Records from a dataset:
------------

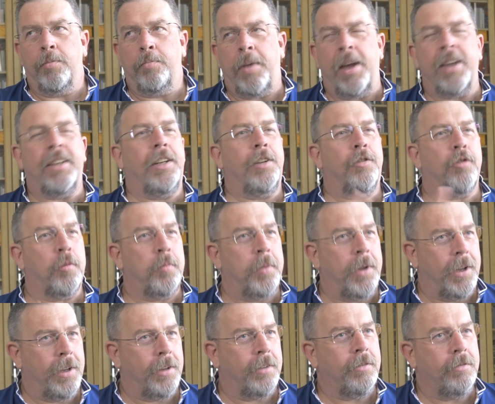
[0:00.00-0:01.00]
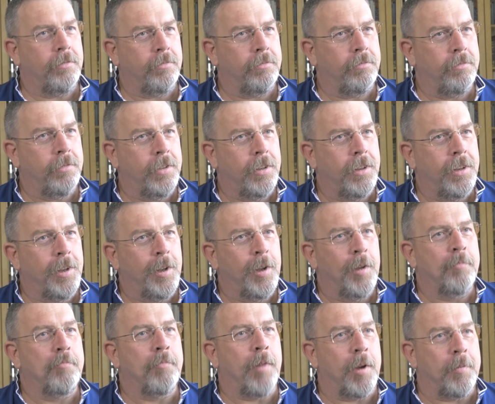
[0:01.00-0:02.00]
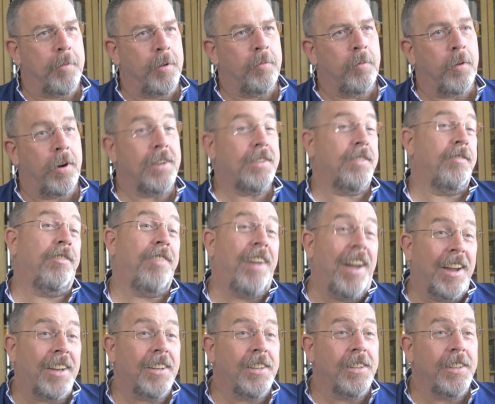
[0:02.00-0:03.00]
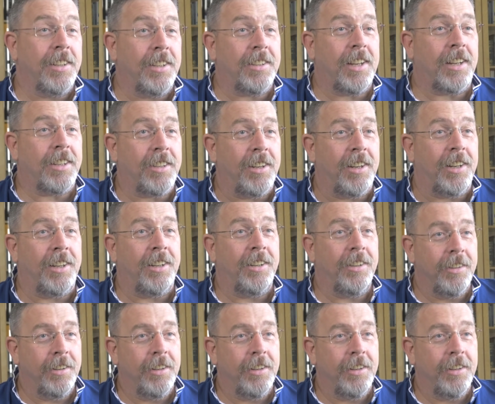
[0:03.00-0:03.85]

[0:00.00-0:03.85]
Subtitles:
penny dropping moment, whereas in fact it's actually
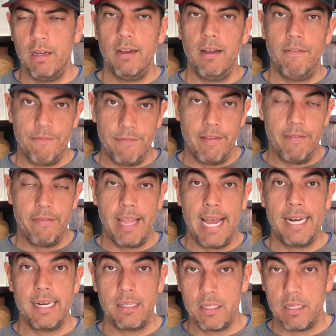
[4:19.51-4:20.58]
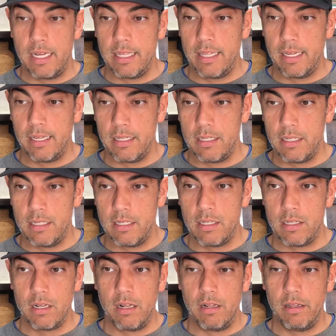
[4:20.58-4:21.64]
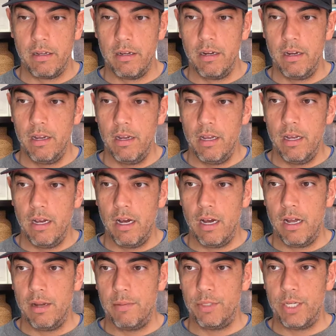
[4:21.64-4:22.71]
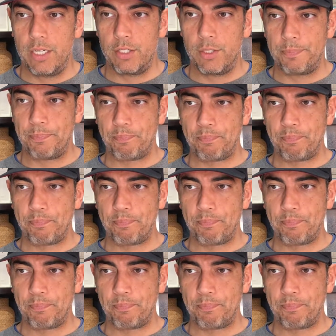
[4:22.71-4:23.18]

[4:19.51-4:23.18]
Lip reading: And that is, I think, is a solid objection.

------------

REQUIRED WORK: Print the entries again exactly as they appear above. Do not print the pictures.

RESULT BELOW:
[0:00.00-0:01.00]
[0:01.00-0:02.00]
[0:02.00-0:03.00]
[0:03.00-0:03.85]

[0:00.00-0:03.85]
Subtitles:
penny dropping moment, whereas in fact it's actually
[4:19.51-4:20.58]
[4:20.58-4:21.64]
[4:21.64-4:22.71]
[4:22.71-4:23.18]

[4:19.51-4:23.18]
Lip reading: And that is, I think, is a solid objection.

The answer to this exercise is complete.